• _AVAILABLE DATA_
[Start of section]
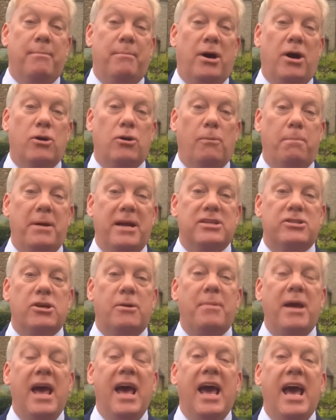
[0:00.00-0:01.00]
Markle picked
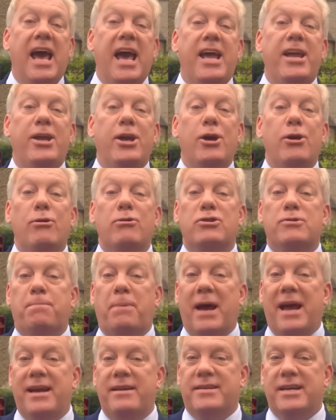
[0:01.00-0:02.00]
up a huge
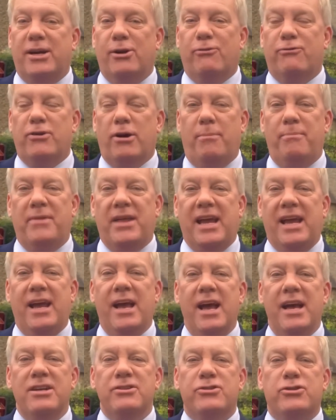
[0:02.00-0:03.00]
pay deal from the
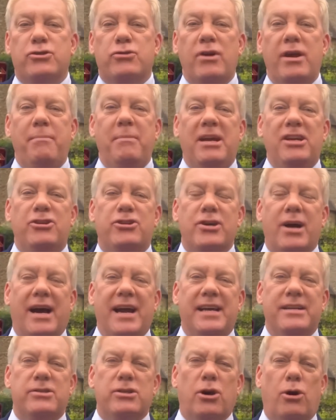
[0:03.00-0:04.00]
streaming
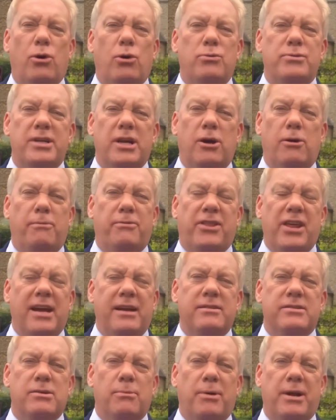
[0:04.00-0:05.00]
giants, audio
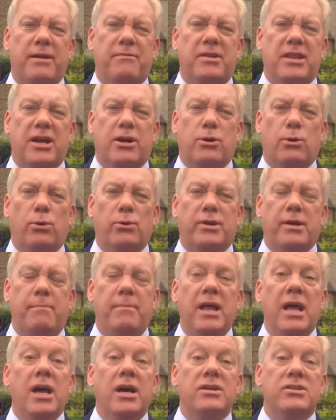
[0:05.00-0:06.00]
things, or whatever they called them,
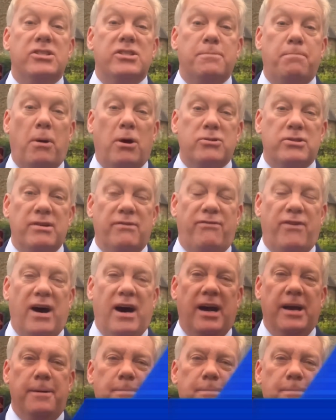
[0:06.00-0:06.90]
Spotify.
[End of section]
• _PROMPT_
Please retype the entries above word for word, but only from the line containing "[0:01.00-0:02.00]" through the last line, and without the pictures.

• _EXPECTED ANSWER_
[0:01.00-0:02.00]
up a huge
[0:02.00-0:03.00]
pay deal from the
[0:03.00-0:04.00]
streaming
[0:04.00-0:05.00]
giants, audio
[0:05.00-0:06.00]
things, or whatever they called them,
[0:06.00-0:06.90]
Spotify.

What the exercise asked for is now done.